Responsibilities
-
Build, deploy, and maintain end-to-end machine learning models that detect policy violating actors, remove harmful content, and keep users safe.
-
Own medium-sized projects end-to-end (from problem scoping and data collection to training, deployment, monitoring, and iteration).
-
Contribute to scalable inference and data pipelines (e.g., Spark, Kubernetes), including preprocessing, batch and real-time inference, and post-processing components.
-
Apply standardized performance metrics, testing protocols, and evaluation processes to measure model effectiveness and identify risks.
-
Continuously assess and refine deployed models using user feedback, business impact signals, and emerging policy and ethical considerations.
-
Collaborate closely with Data Scientists, Data Engineers, Product Managers, Backend Engineers, and the AI Platform team to ship coordinated user safety improvements.
-
Stay current on advances in AI/ML, particularly LLMs and evaluation methods, and apply appropriate techniques to detection and user safety problems.
What We're Looking For
-
Strong programming skills: Proficiency in Python and SQL, comfort with at least one ML stack (e.g., PyTorch, Hugging Face Transformers), and a working understanding of data pipelines.
-
Domain expertise: Solid understanding of machine learning, deep learning, and emerging AI techniques. Track record of building, debugging, and fine-tuning ML models for user-facing products. Experience with content classification, fraud detection, or related Trust & Safety problems is a plus.
-
System design & architecture: Experience training and deploying ML models in production. Working understanding of distributed computing for inference and training.
-
AI application: Hands-on with AI agents, RAG, structured outputs, and function/tool calling. Understands when to reach for an agent or LLM vs. a classical ML approach.
-
Evaluation frameworks for ML and LLM systems: Comfort designing and running evaluations to measure model effectiveness, fairness, and safety across both classical ML and LLM systems. Familiar with golden datasets, LLM-as-judge patterns, precision/recall/F1, false positive rates, hallucination, and offline/online metrics.
-
Cloud and data platform proficiency: Hands-on with at least one cloud environment (GCP, AWS, or Azure).
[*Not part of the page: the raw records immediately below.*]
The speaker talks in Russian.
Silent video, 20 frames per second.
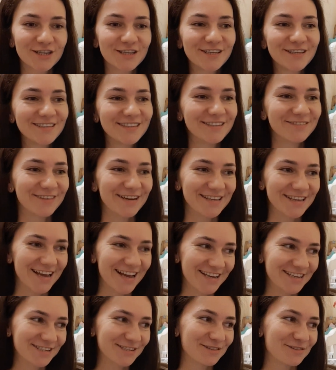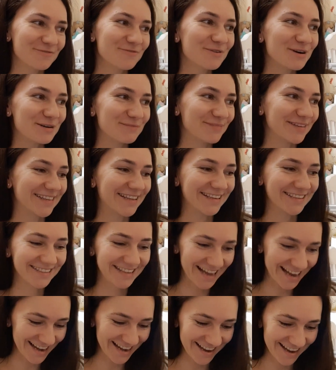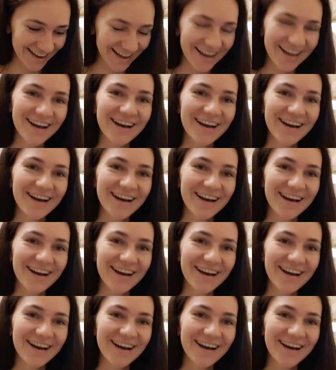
что ты воняешь луком и так далее.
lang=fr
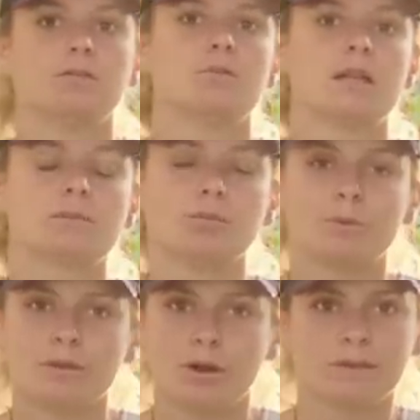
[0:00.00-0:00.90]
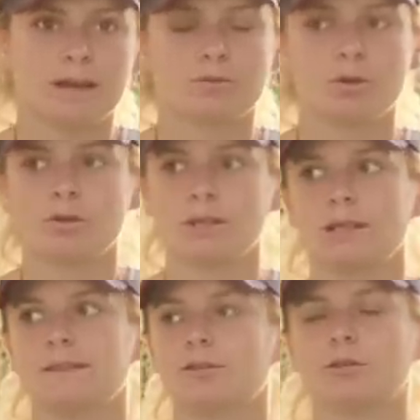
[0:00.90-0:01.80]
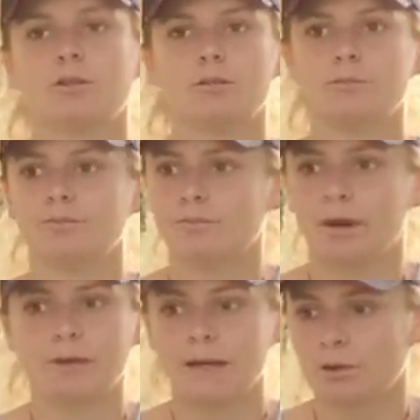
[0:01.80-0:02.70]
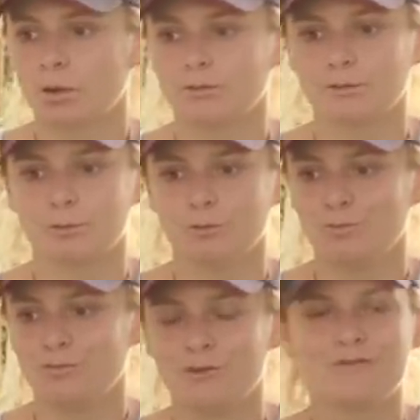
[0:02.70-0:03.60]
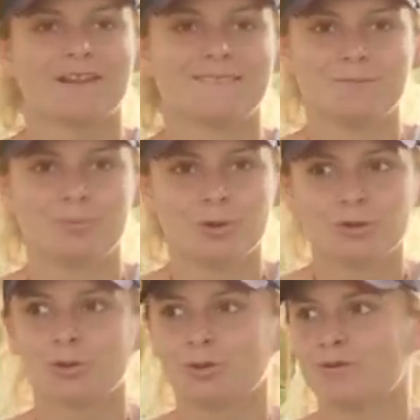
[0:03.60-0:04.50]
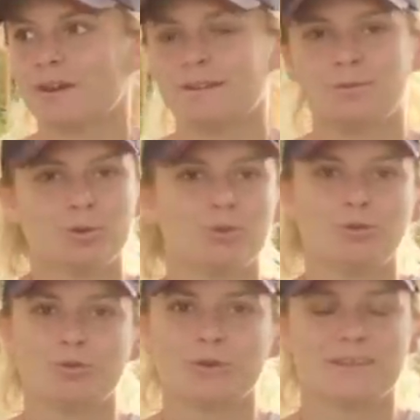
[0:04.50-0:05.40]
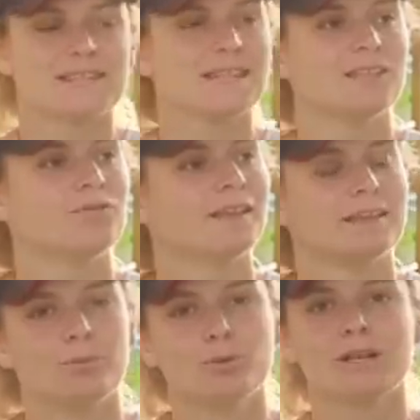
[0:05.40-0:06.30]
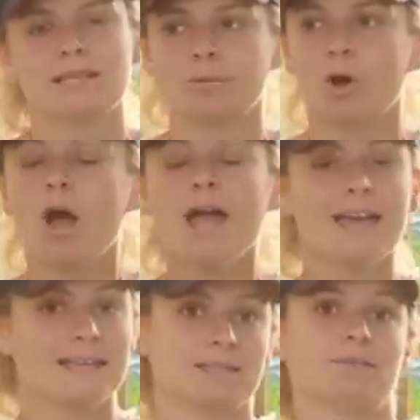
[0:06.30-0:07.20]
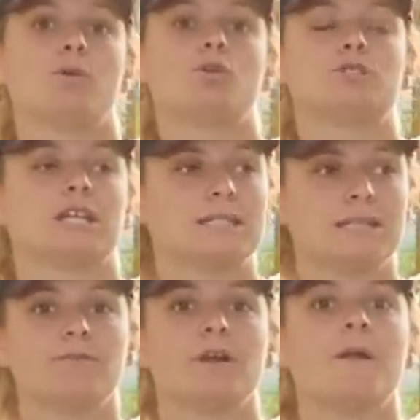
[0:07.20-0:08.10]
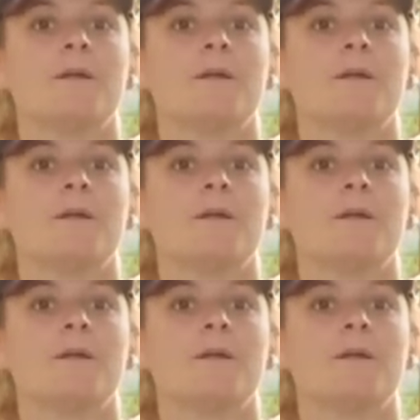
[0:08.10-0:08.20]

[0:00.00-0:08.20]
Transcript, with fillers: de mettre mon poney en avant et de bah voilà quoi, de faire des beaux trucs, de faire des beaux concours, d'essayer de faire des beaux classements. Et c'est vraiment l'objectif.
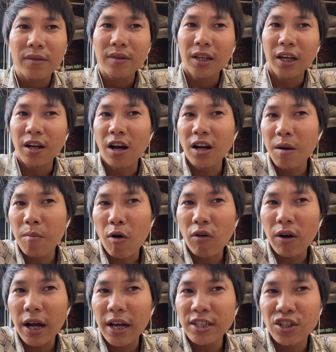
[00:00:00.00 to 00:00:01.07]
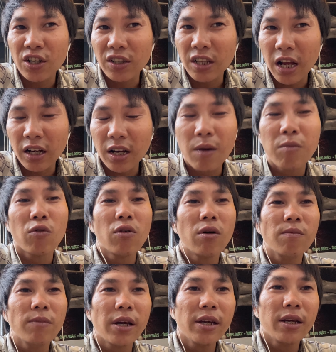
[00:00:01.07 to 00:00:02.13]
thì đó là một cái sự thành công của
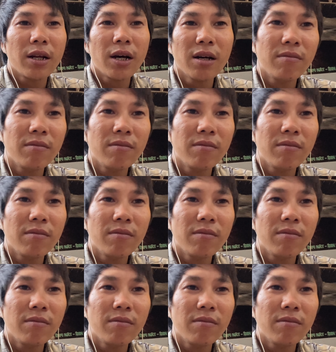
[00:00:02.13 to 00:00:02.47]
công ty rồi đó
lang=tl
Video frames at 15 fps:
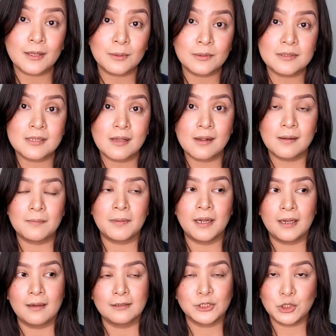kanon sa
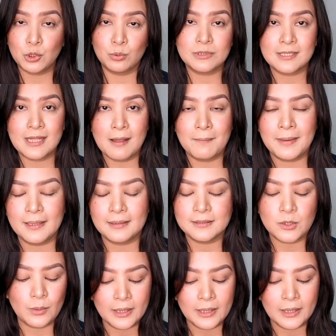mga shows namin.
Familiarity with Databricks, Ray, or Kubeflow is a plus.
-
Data engineering knowledge: Comfortable handling large datasets, including cleaning, preprocessing, and storage, and contributing to batch and streaming pipelines orchestrated with tools like Databricks or Argo.
-
Project ownership: Demonstrated ability to drive medium-sized projects to completion, identify and unblock yourself on technical issues, and ship measurable outcomes with limited oversight.
-
Collaboration and communication skills: The ability to work effectively in a team and communicate complex ideas clearly with individuals from diverse technical and non-technical backgrounds.
-
Strong written communication: The ability to communicate complex ideas and technical knowledge through
-
2+ years of experience as an MLE, applied scientist, or data scientist (depending on education).
-
1+ years of experience applying end-to-end machine learning models in an industry setting — including data collection, model training, deployment, and monitoring.
-
Experience integrating or evaluating LLMs in real-world applications with appropriate baseline metrics and evaluation methodologies is a plus.
-
Familiarity with at least one ML infrastructure component (feature store, training environment, model serving, observability, workflow orchestrator).
-
Previous exposure to Trust & Safety, fraud detection, content classification, or compliance is preferred but not required.
-
Demonstrated use of modern AI tooling in their actual workflow (e.g., Cursor, Claude Code, Codex).
-
A degree in computer science, engineering, or a related field (or equivalent practical experience).